India has never been known for investing in the health of its citizenry. The nation’s public expenditure on health hovers around 1% of its gross domestic product; it is among the lowest in the world. This makes the recent decision to slash the health budget by 20% appalling.
The move will not just deflate citizen health; it will inflate poverty.
India carries the grotesque burdens of both extremes of income. While its rapidly growing middle class and rich are being hit by life style diseases, the lower strata continues to suffer from diseases related to poverty. And, while there is rapid growth in the private medical sector – with even conservative estimates pegging it at 15% per year – the decline in the public health system is equally drastic. Most primary and community health centres, i.e. the mainstay of poor people’s access to healthcare, are in disarray, with the few quality specialty public hospitals strained to breaking point.
Photo: A woman cooking rice in the village of Melsanakuppam in Tamil Nadu, South India. UN Photo/P. Sudhakaran
The proposed cuts will hit the poor hardest. It is a known fact that – given the virtually nonexistent social security or health insurance cover – most health expenditure in India, especially for the poor, is out of the pocket expenditure. Studies have shown that medical emergencies are often the primary reason behind poor families slipping into destitution and/or debt bondage. And, the government is fully aware of this fact.
The draft of the government’s own national health policy estimates that “catastrophic” expenditure on healthcare neutralizes any gains made by rise in income and social welfare benefits targeted to reduce poverty, forcing 63 million Indians to face poverty every year.

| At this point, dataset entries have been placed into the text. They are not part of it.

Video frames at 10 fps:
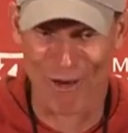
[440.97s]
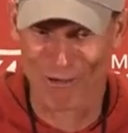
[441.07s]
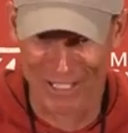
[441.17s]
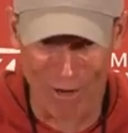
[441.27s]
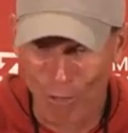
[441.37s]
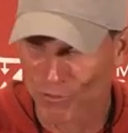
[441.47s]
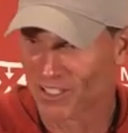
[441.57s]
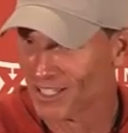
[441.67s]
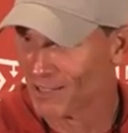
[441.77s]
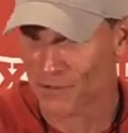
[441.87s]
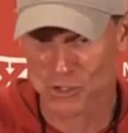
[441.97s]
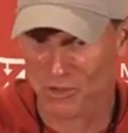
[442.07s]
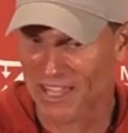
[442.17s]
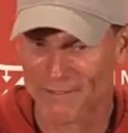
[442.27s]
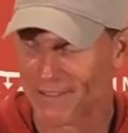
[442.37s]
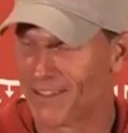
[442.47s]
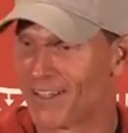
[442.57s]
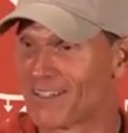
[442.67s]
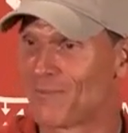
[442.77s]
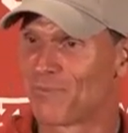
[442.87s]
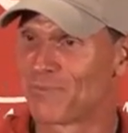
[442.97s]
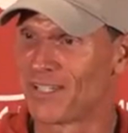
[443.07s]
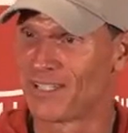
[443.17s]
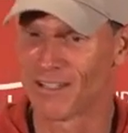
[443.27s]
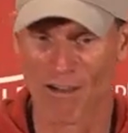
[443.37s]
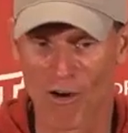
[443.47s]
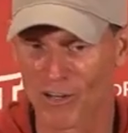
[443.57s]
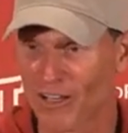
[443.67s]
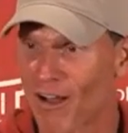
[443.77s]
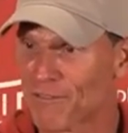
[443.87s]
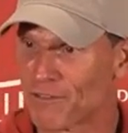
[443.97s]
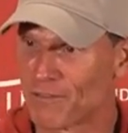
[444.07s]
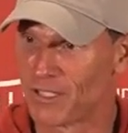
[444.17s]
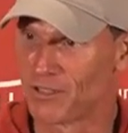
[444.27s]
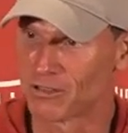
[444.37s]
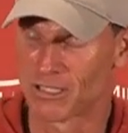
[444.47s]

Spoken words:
He over-delivers with everything, and on and off the field.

The draft also indicates how medical expenditure is significantly higher in rural areas – itself an indictment of urban centric health infrastructure. The data also exposes the increasing burden of healthcare expenditure correspondent to cuts in public expenditure on health. The draft policy notes that 18% of all households faced catastrophic expenditure on healthcare in 2011-12; this represents a 3% rise from 2004-05 figures.
The concerns are reciprocated by other studies: the real life prevalence of malnutrition, for instance. A recent UNICEF study found that every year more than a million children under 5 die due to malnutrition related causes. The numbers are far above the emergency threshold guidelines of the WHO and require the Indian state to recognise acute malnutrition as a medical emergency. Unfortunately, it is not simply a matter of malnutrition deaths, with severe wasting and stunting causing lifelong health problems for survivors.

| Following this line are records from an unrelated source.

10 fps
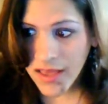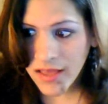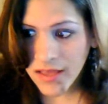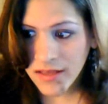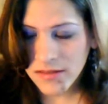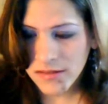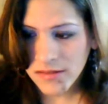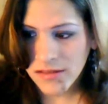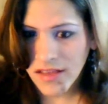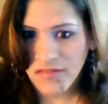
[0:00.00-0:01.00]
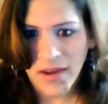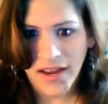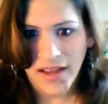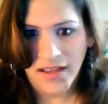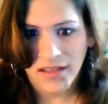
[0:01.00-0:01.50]
is if
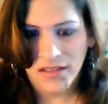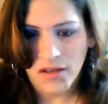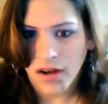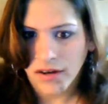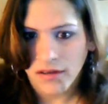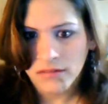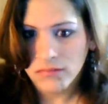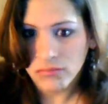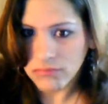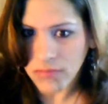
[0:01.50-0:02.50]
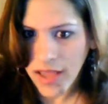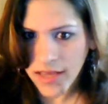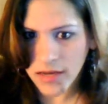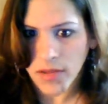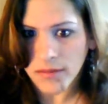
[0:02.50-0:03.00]
my daughter
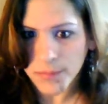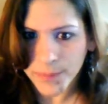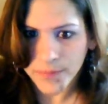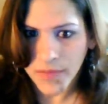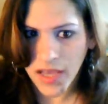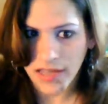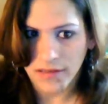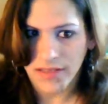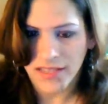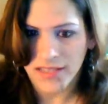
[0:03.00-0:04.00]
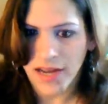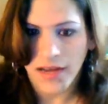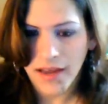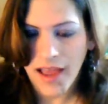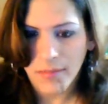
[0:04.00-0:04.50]
hated me, and that's
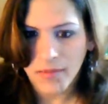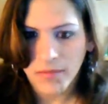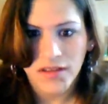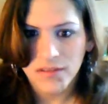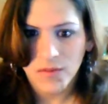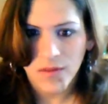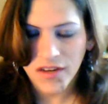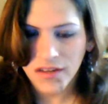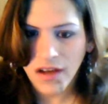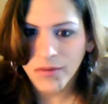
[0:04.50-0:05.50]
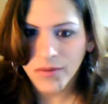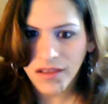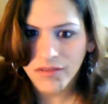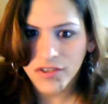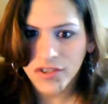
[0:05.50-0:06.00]
not going to happen, because me and my daughter, we
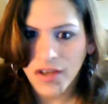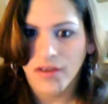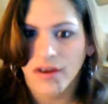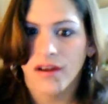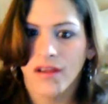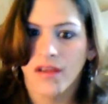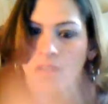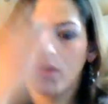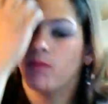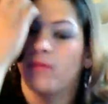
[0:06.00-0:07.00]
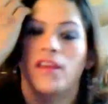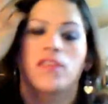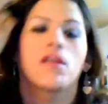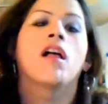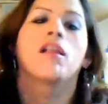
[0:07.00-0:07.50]
love each other
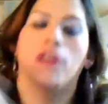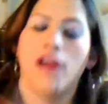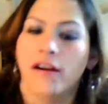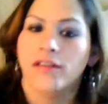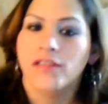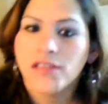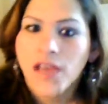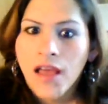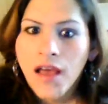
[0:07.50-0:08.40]
with all of our hearts.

Add to this a toll of 5.5 lakh deaths due to tuberculosis, most forms of which are easily curable; tuberculosis is often contacted by the poor due to poor living and working conditions. Malaria kills another 1.2 lakh annually. Most of the people who perish to these diseases are poor while the government keeps focussing on the state of the art hospitals for tertiary care catering to the lifestyle diseases, or the diseases of the rich. It is high time for the government to rethink and re-strategize its health policy with a holistic approach linking sanitation and clean water, at the least, to primary health care.
The government should be increasing the expenditure on health instead of cutting it so drastically. Fiscal strains or not, it makes no slash expenditure on healthcare only to be forced to spend much more on fighting diseases and poverty both.